* **WHAT TO DO**:
Without including any images, set down the records below exactly.
'''
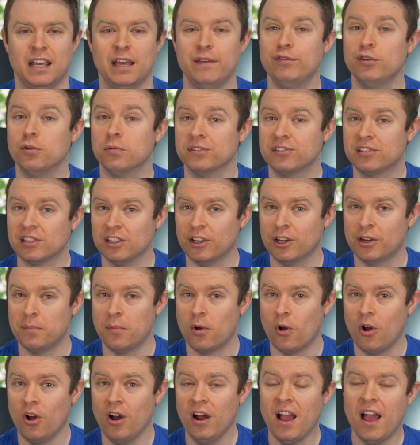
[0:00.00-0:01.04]
If you want to learn
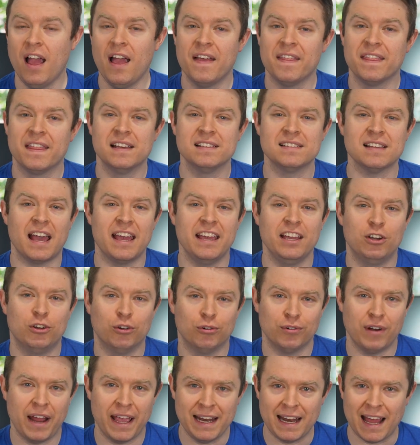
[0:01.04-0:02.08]
more, there's a
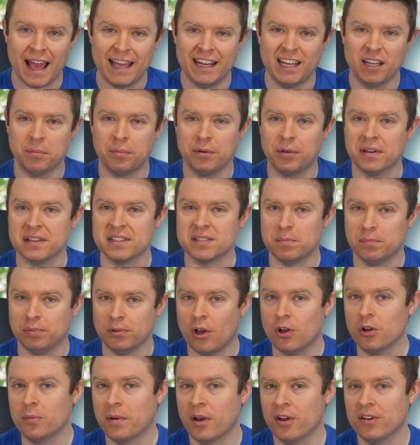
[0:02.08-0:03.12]
great A W S
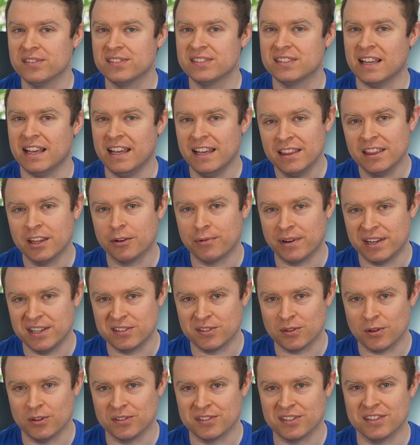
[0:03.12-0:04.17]
blog post in the
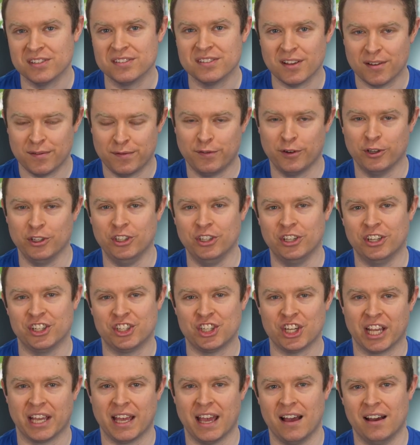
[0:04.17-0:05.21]
resources for you to
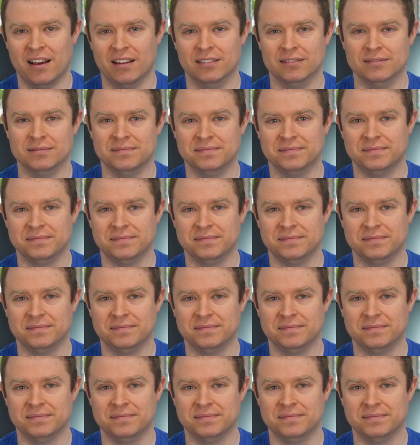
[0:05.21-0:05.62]
check out.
'''
* **ANSWER TO THIS EXERCISE**:
[0:00.00-0:01.04]
If you want to learn
[0:01.04-0:02.08]
more, there's a
[0:02.08-0:03.12]
great A W S
[0:03.12-0:04.17]
blog post in the
[0:04.17-0:05.21]
resources for you to
[0:05.21-0:05.62]
check out.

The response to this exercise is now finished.